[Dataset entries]
....

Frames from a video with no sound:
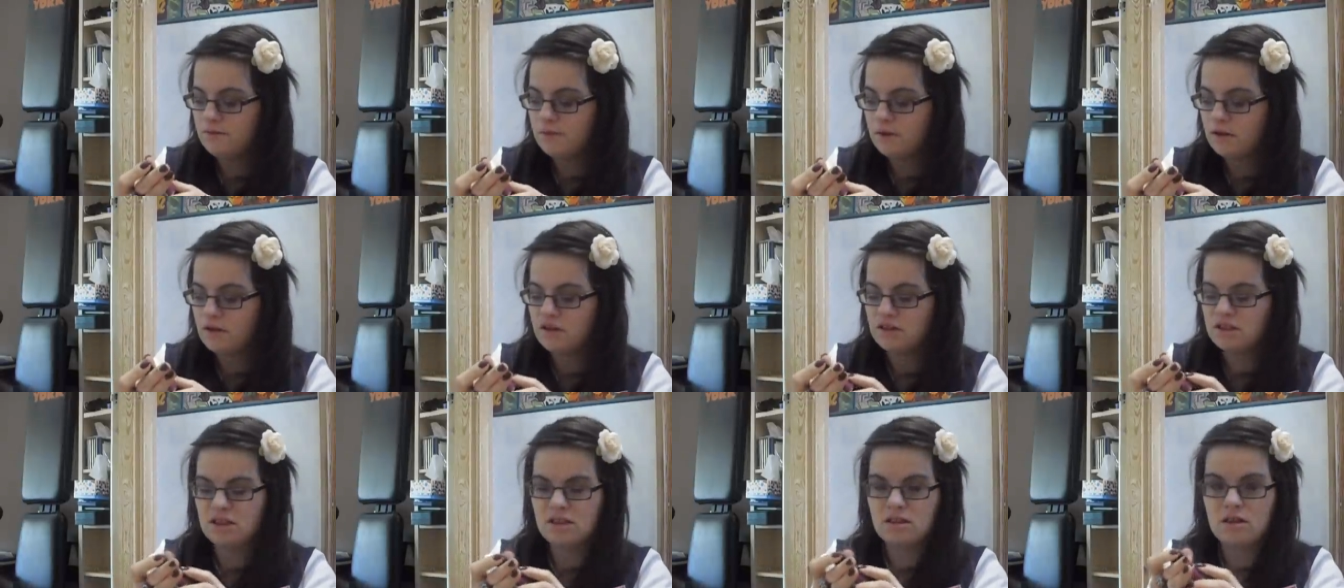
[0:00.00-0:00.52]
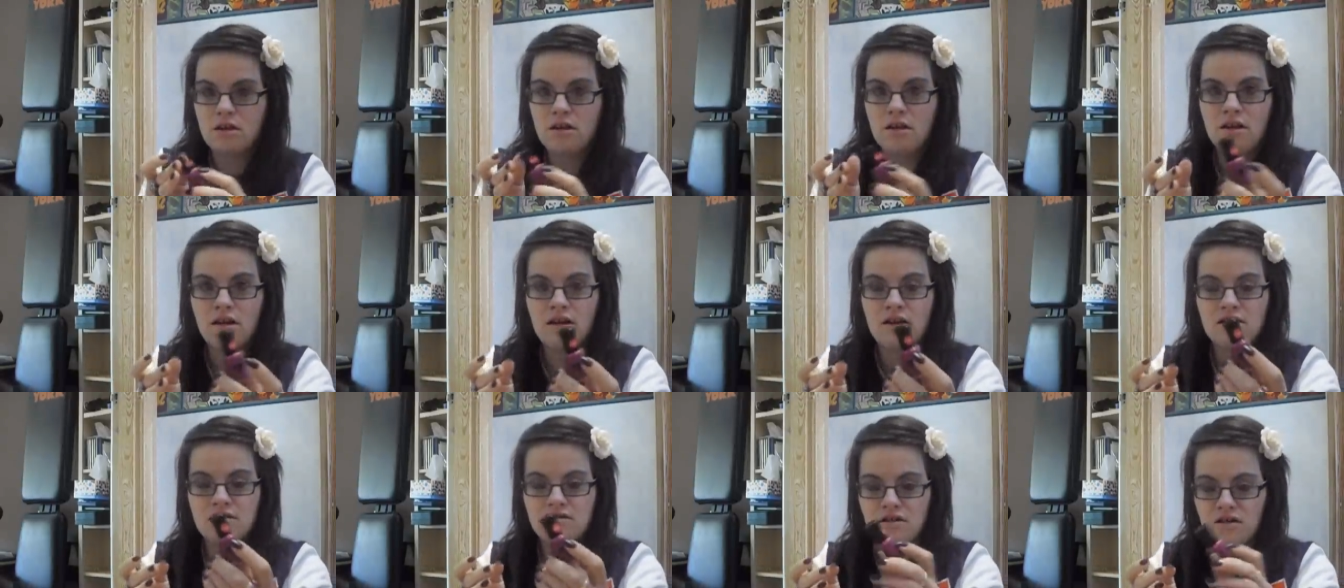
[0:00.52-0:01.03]
because it's kind of
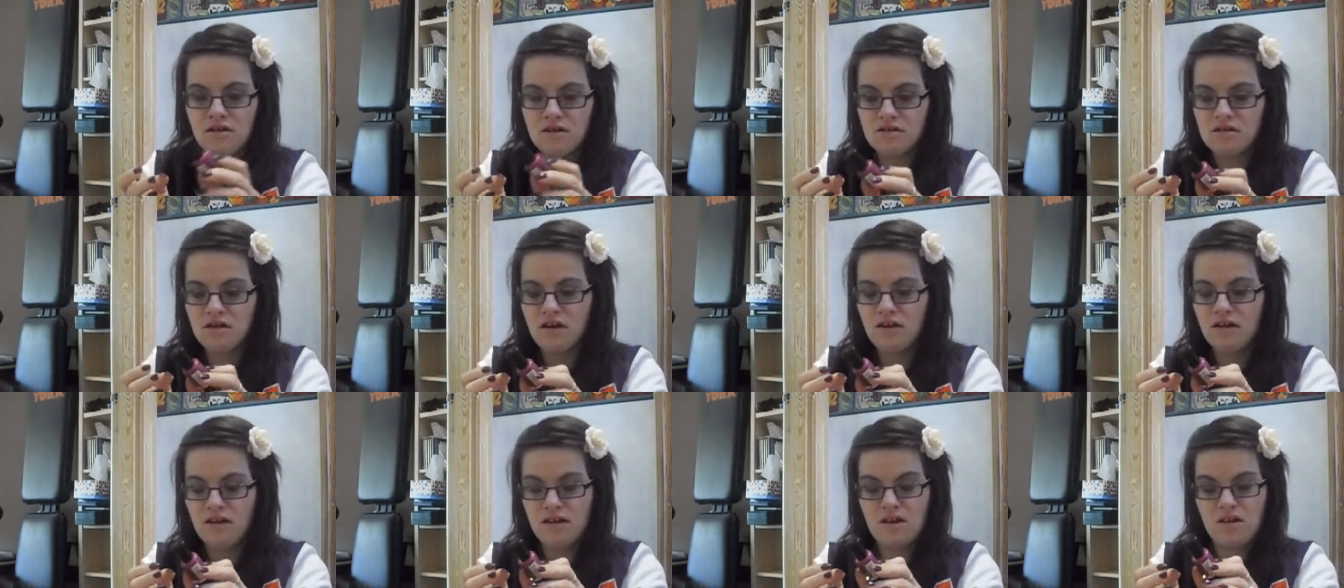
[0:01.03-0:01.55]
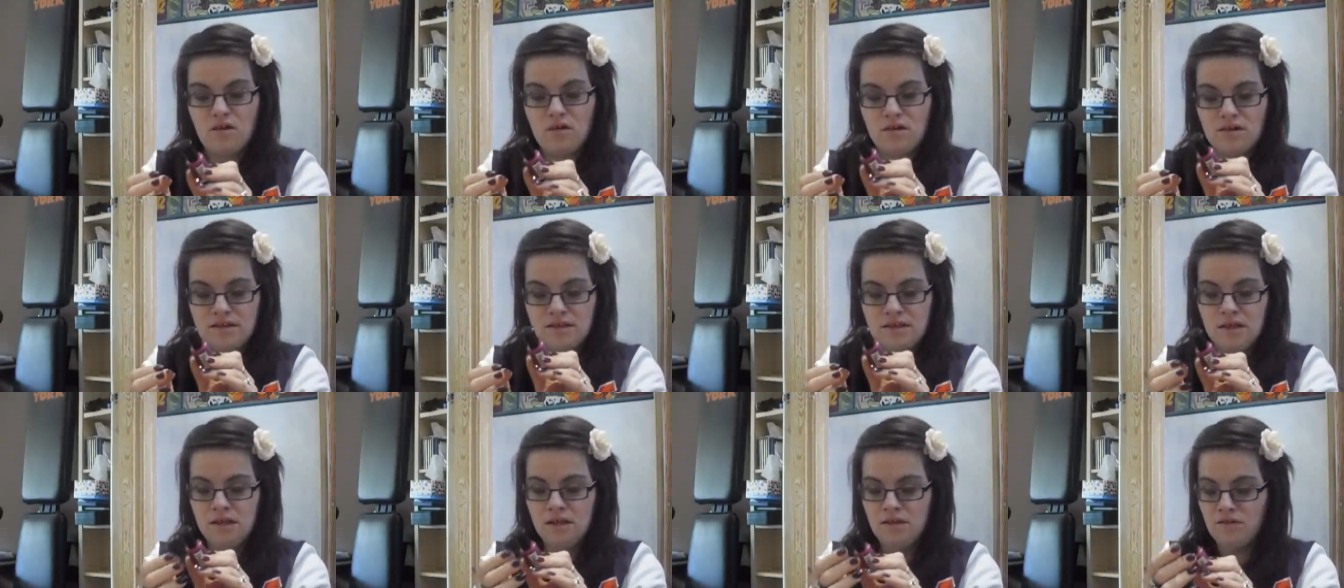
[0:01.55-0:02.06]
like a dark colour, I couldn't
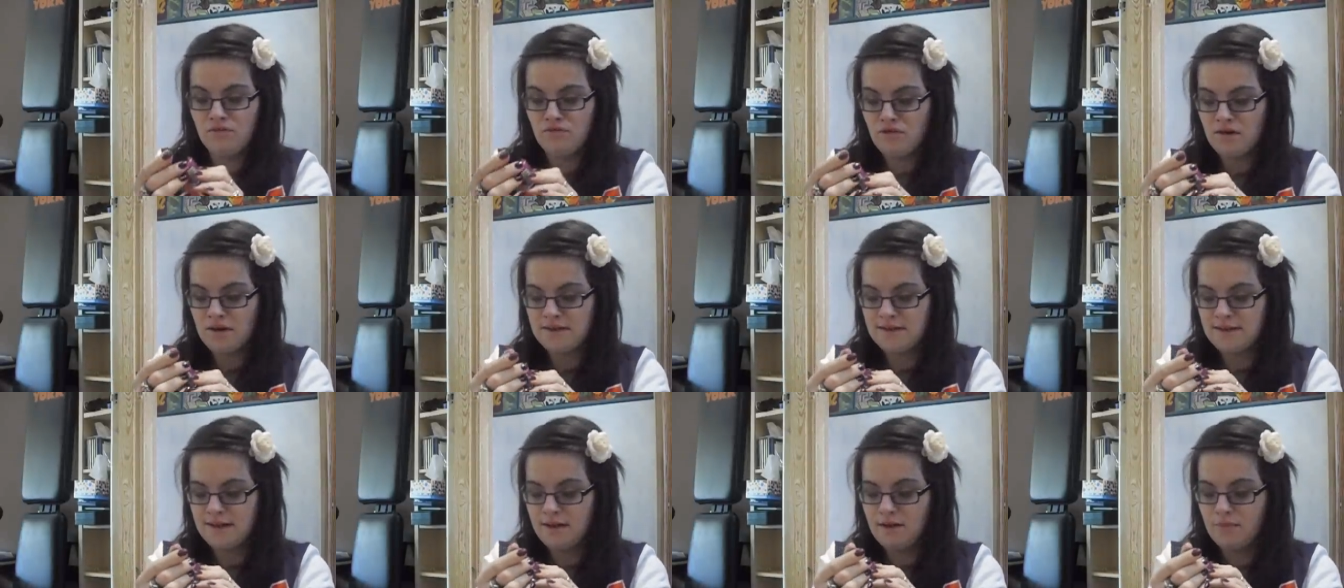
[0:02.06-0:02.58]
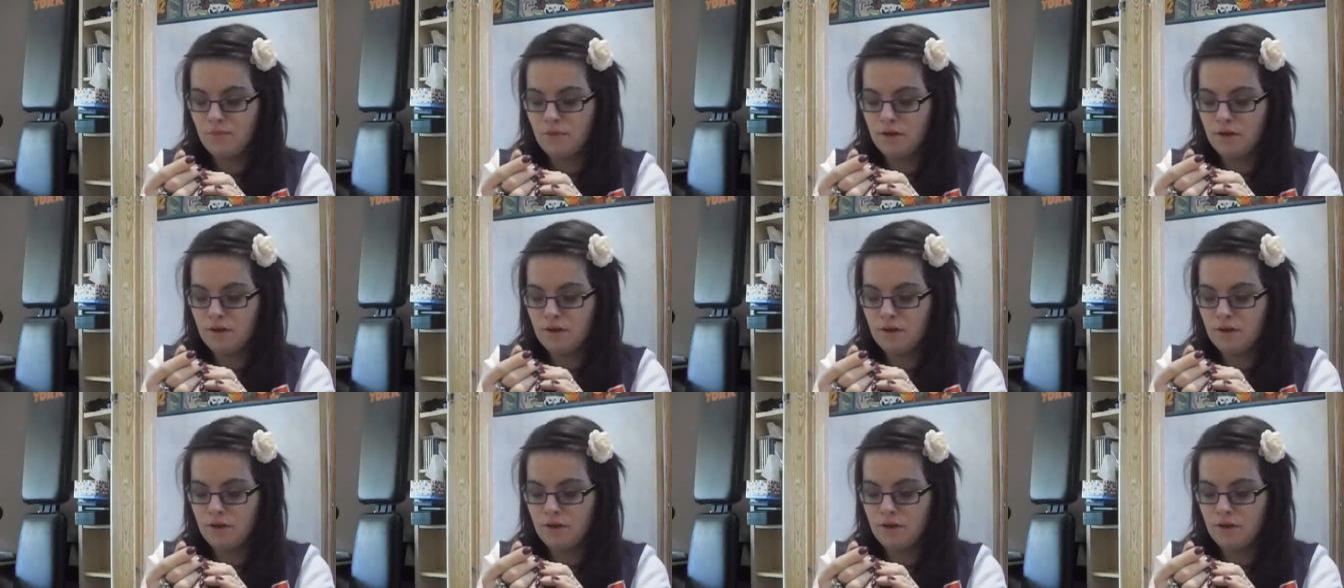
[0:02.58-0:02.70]
see the writing.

....

> _Aim of the exercise_
The answer must be an exact copy of the entries, with the pictures omitted.

> _Answer to the exercise_
Frames from a video with no sound:
[0:00.00-0:00.52]
[0:00.52-0:01.03]
because it's kind of
[0:01.03-0:01.55]
[0:01.55-0:02.06]
like a dark colour, I couldn't
[0:02.06-0:02.58]
[0:02.58-0:02.70]
see the writing.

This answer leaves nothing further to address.